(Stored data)
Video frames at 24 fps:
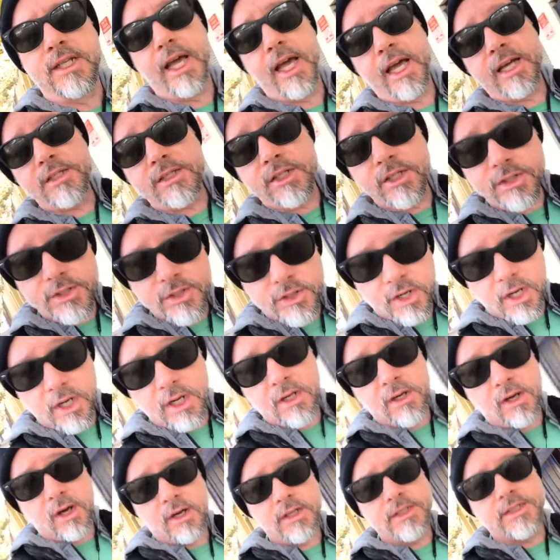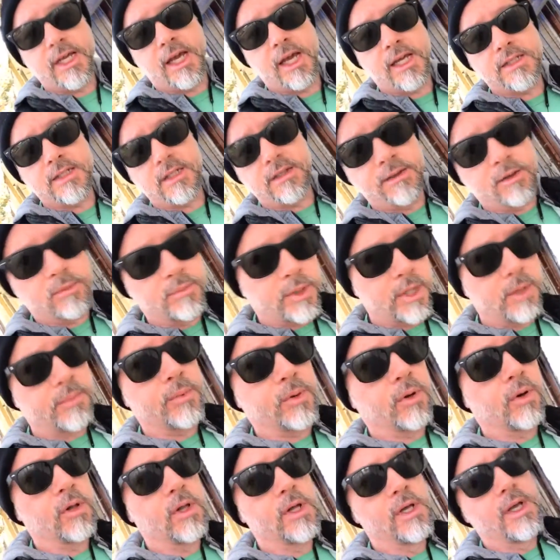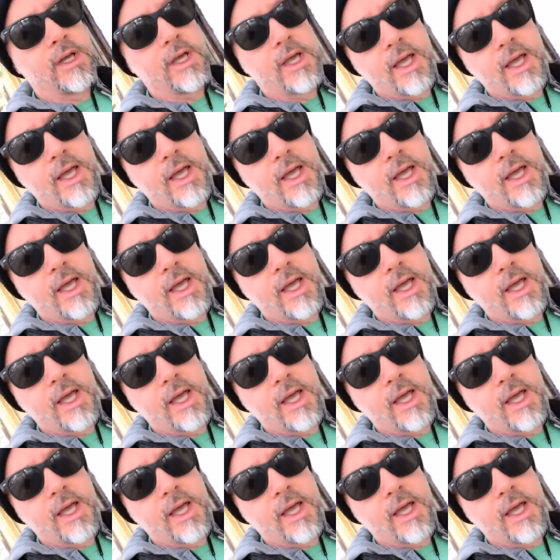I actually started contacting the people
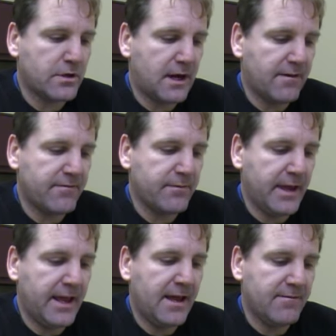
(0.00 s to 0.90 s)
off
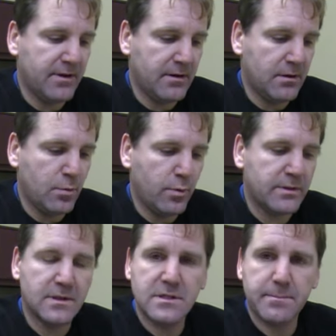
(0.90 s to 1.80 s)
heaven
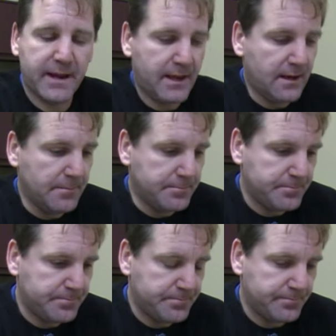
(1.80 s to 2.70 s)
with the span
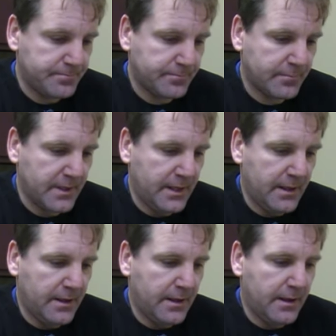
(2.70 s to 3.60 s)

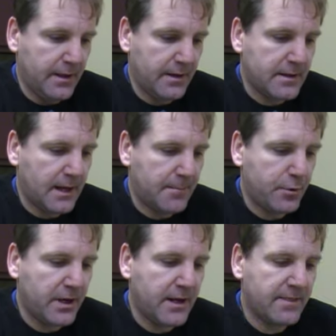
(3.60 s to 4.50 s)
and
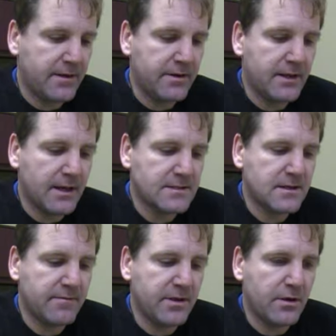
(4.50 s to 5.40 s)
comprehended the dust
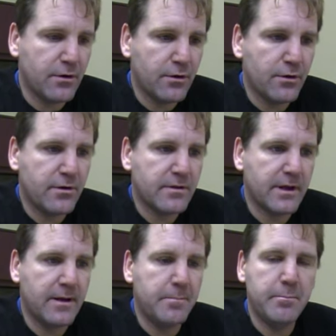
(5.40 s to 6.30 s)
of the earth
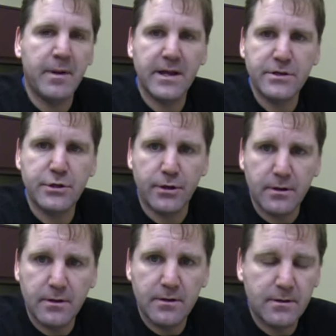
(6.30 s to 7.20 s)
and measure.
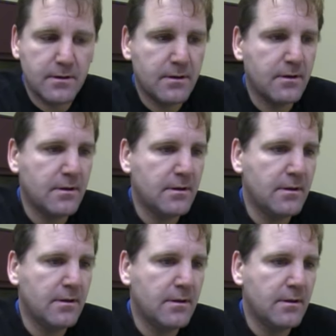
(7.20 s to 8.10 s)

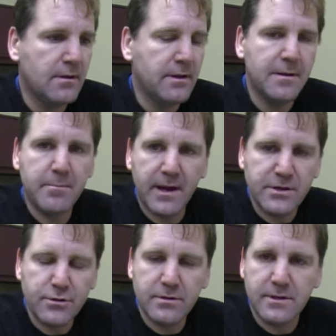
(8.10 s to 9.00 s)
He
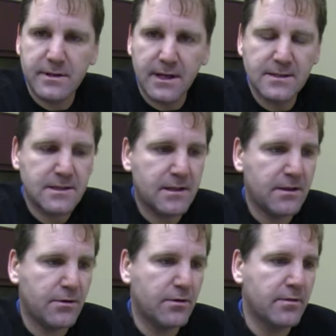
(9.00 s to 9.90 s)
measures the dust of the
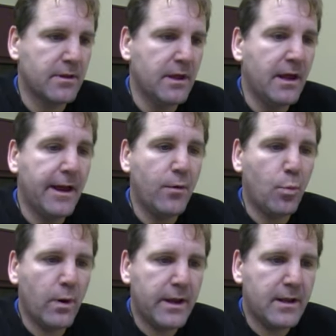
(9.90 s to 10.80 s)
earth and
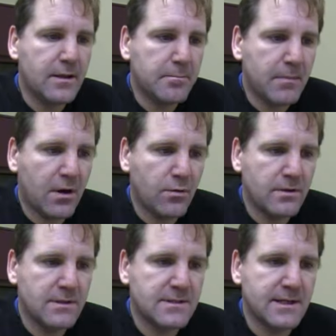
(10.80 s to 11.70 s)
weighed the
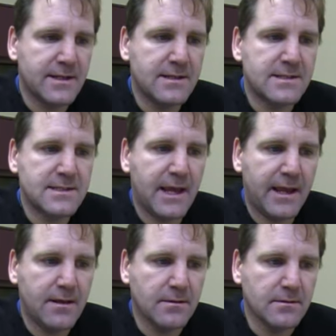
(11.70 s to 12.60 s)
mountains in
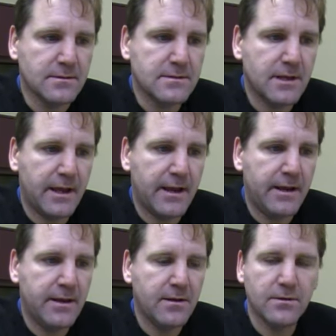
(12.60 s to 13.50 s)
scales and
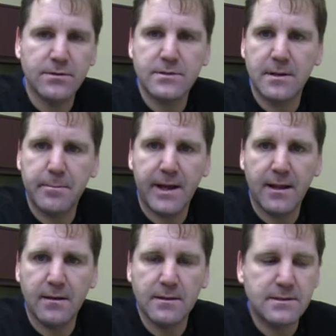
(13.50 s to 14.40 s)
hills in a
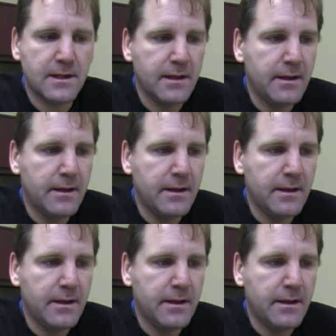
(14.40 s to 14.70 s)
balance.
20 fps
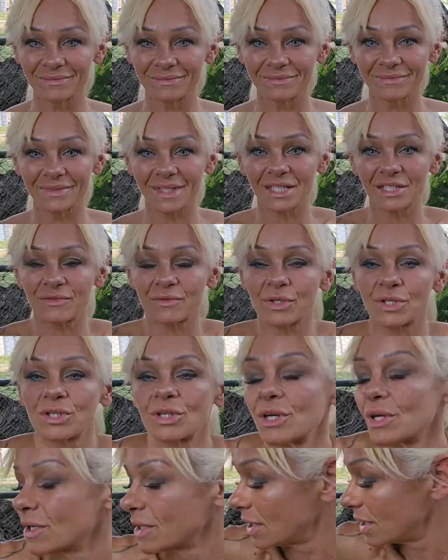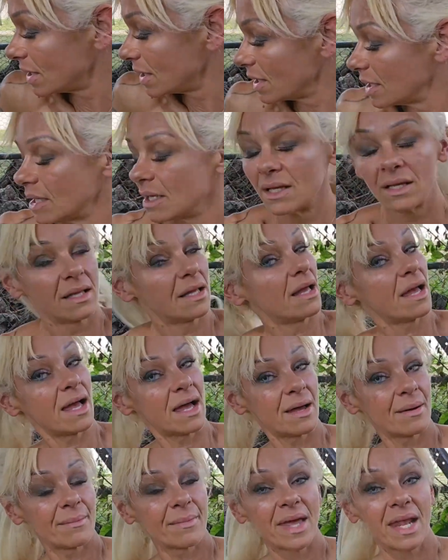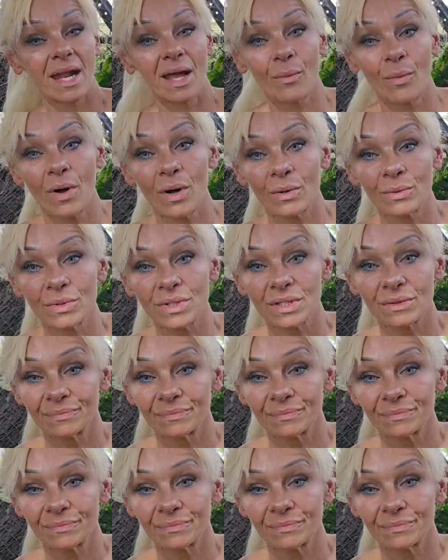that's for sure, and I won't.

**ACTIVITY:**
Every record must be copied exactly, with images dropped from the result.

**RESPONSE:**
Video frames at 24 fps:
I actually started contacting the people
(0.00 s to 0.90 s)
off
(0.90 s to 1.80 s)
heaven
(1.80 s to 2.70 s)
with the span
(2.70 s to 3.60 s)

(3.60 s to 4.50 s)
and
(4.50 s to 5.40 s)
comprehended the dust
(5.40 s to 6.30 s)
of the earth
(6.30 s to 7.20 s)
and measure.
(7.20 s to 8.10 s)

(8.10 s to 9.00 s)
He
(9.00 s to 9.90 s)
measures the dust of the
(9.90 s to 10.80 s)
earth and
(10.80 s to 11.70 s)
weighed the
(11.70 s to 12.60 s)
mountains in
(12.60 s to 13.50 s)
scales and
(13.50 s to 14.40 s)
hills in a
(14.40 s to 14.70 s)
balance.
20 fps
that's for sure, and I won't.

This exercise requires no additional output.